*** Opening of RECORDS FOR THE EXERCISE ***

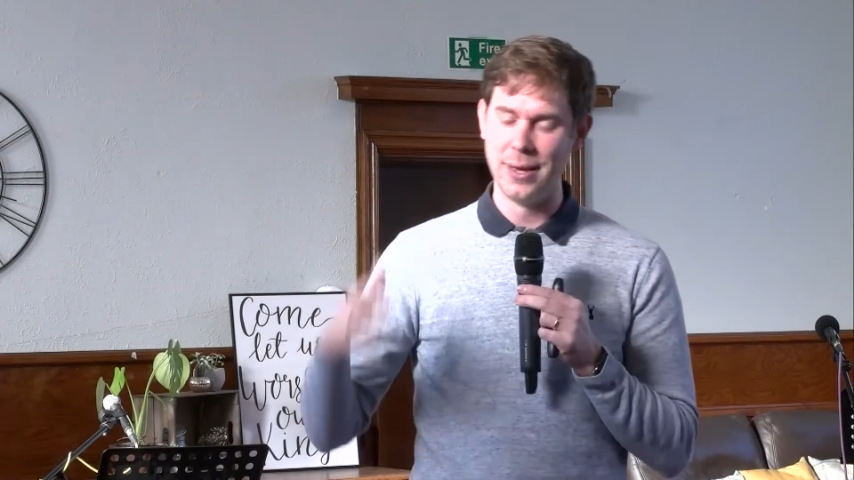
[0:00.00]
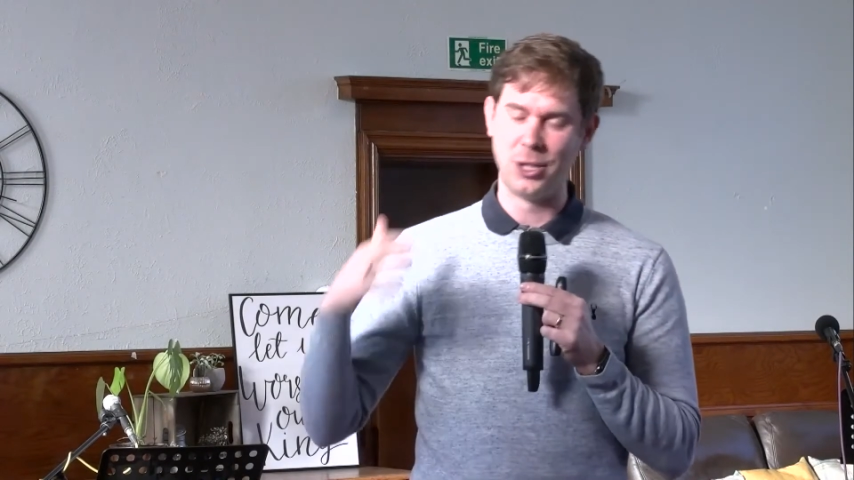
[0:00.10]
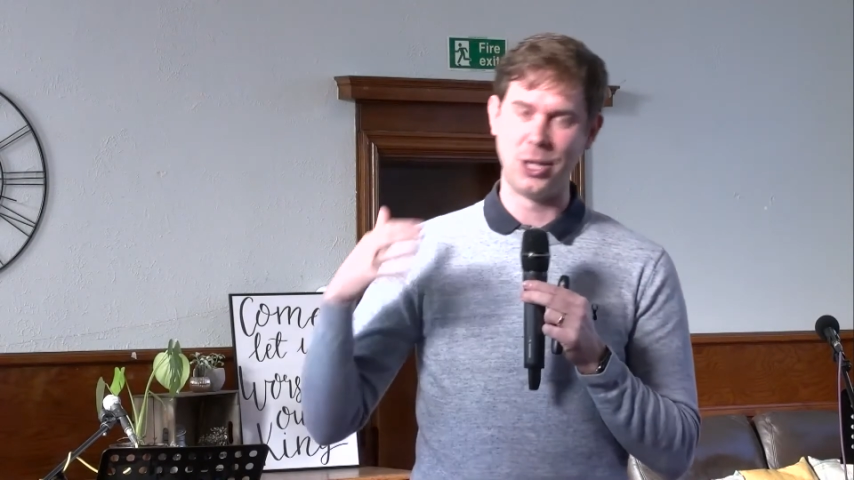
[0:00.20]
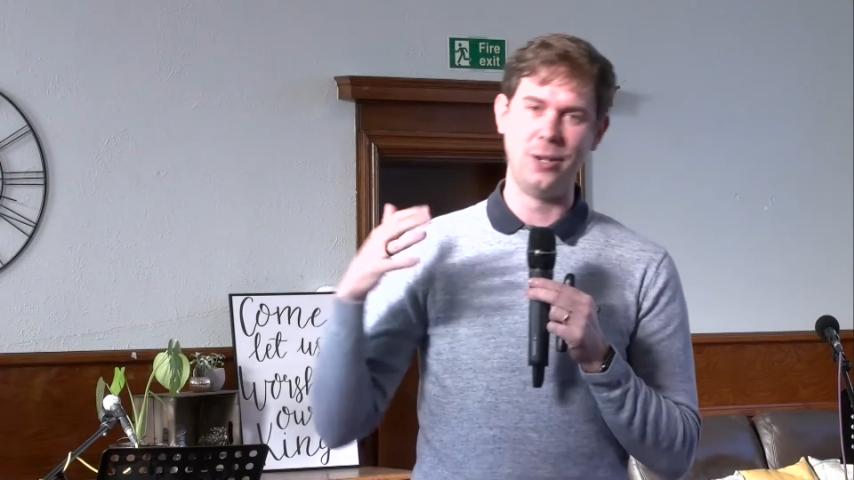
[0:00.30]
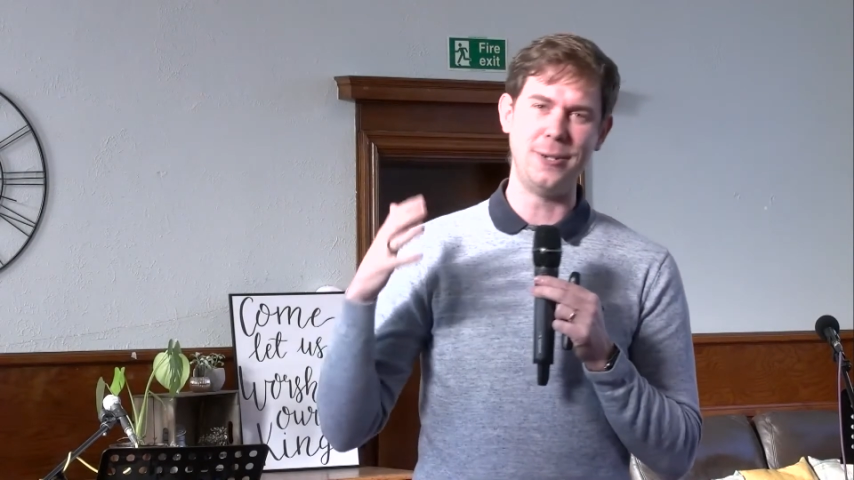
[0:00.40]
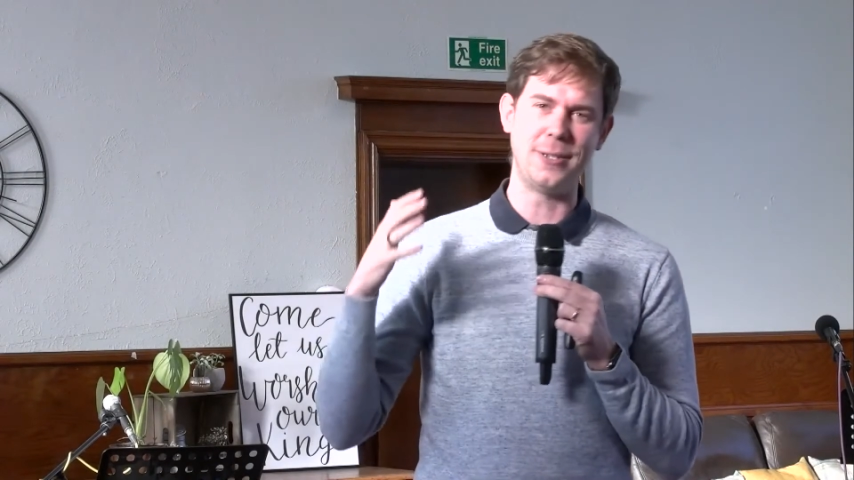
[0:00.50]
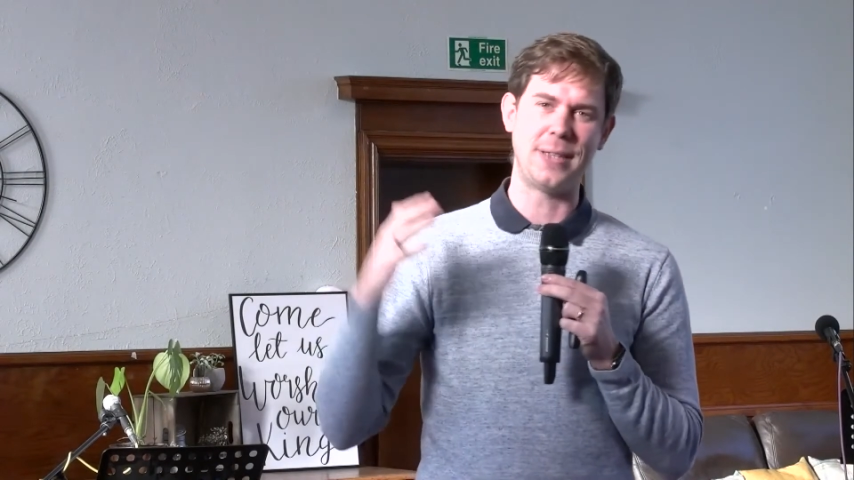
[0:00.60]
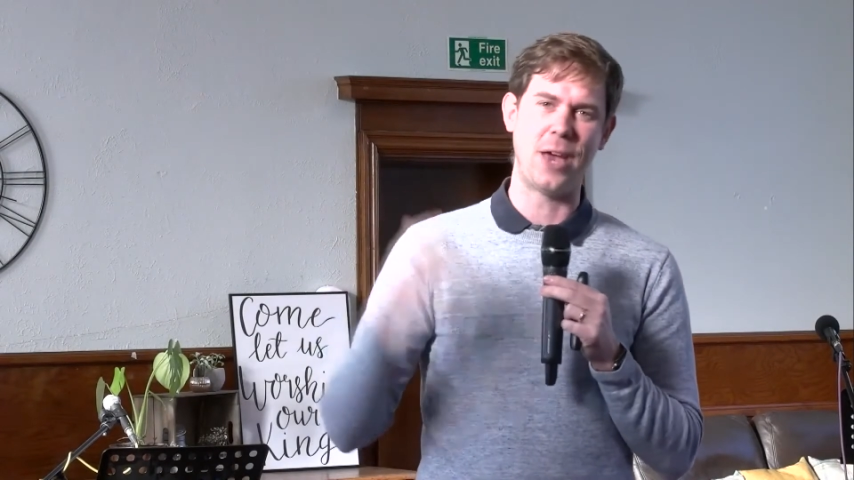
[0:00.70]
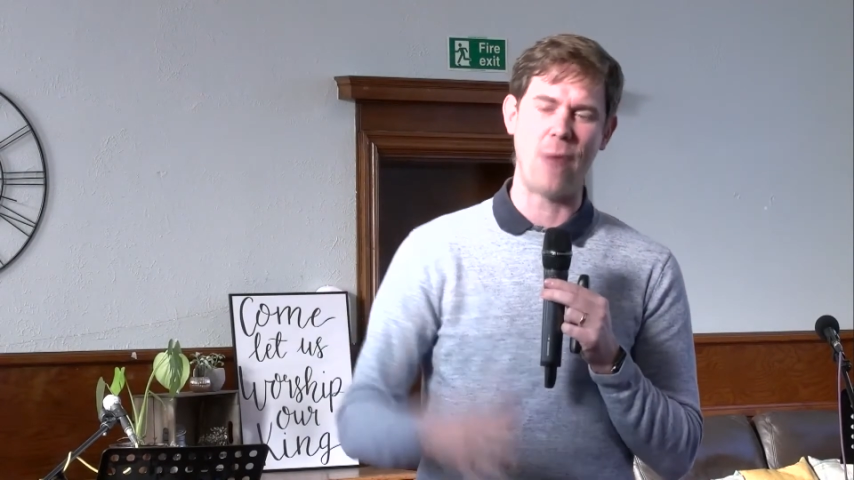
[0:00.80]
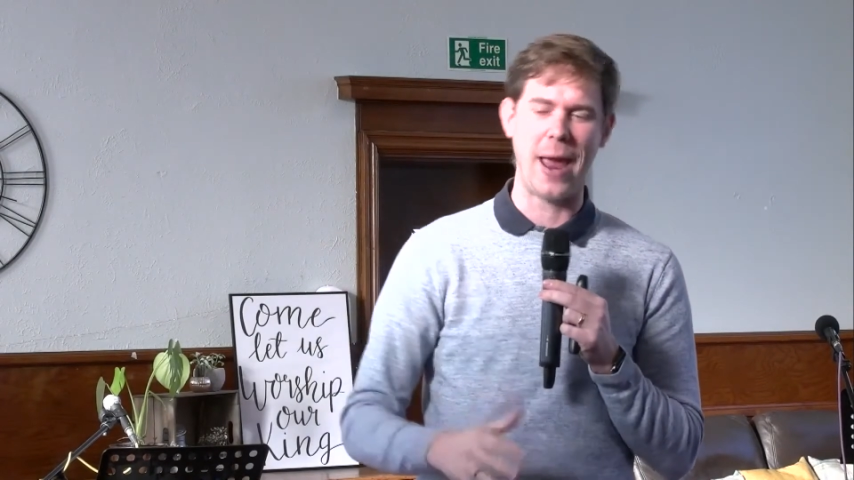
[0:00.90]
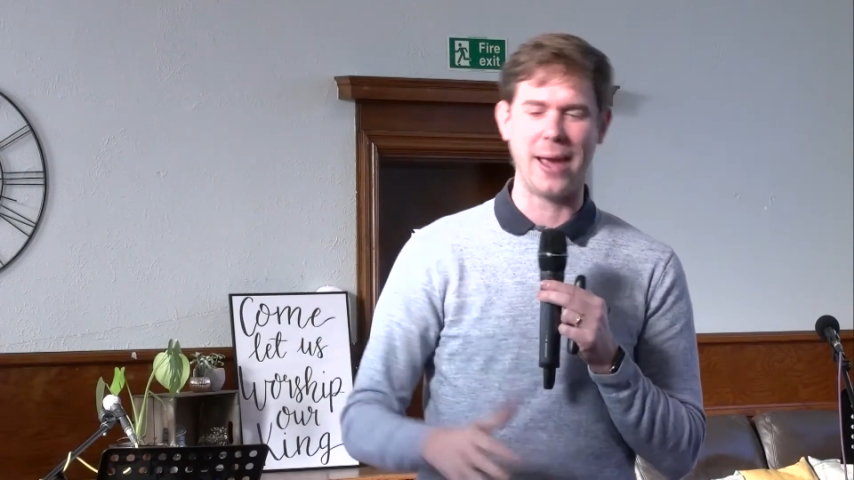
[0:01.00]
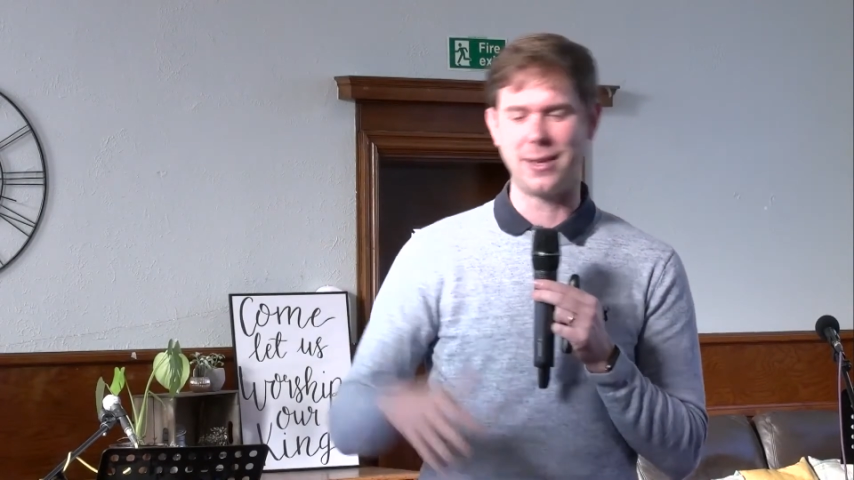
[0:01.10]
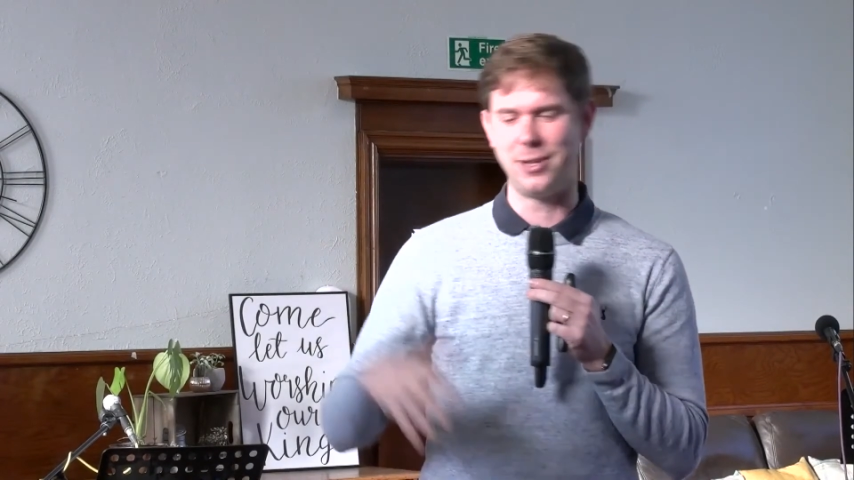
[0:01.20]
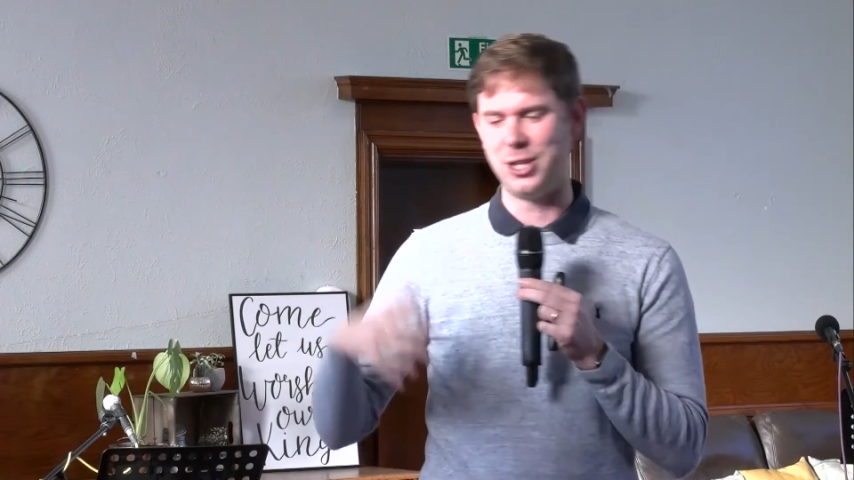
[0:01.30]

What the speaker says: She loses her anchors,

*** Close of RECORDS FOR THE EXERCISE ***

EXERCISE OBJECTIVE — Write every line above again exactly, but leave the pictures out.

EXERCISE OUTPUT —
[0:00.00]
[0:00.10]
[0:00.20]
[0:00.30]
[0:00.40]
[0:00.50]
[0:00.60]
[0:00.70]
[0:00.80]
[0:00.90]
[0:01.00]
[0:01.10]
[0:01.20]
[0:01.30]

What the speaker says: She loses her anchors,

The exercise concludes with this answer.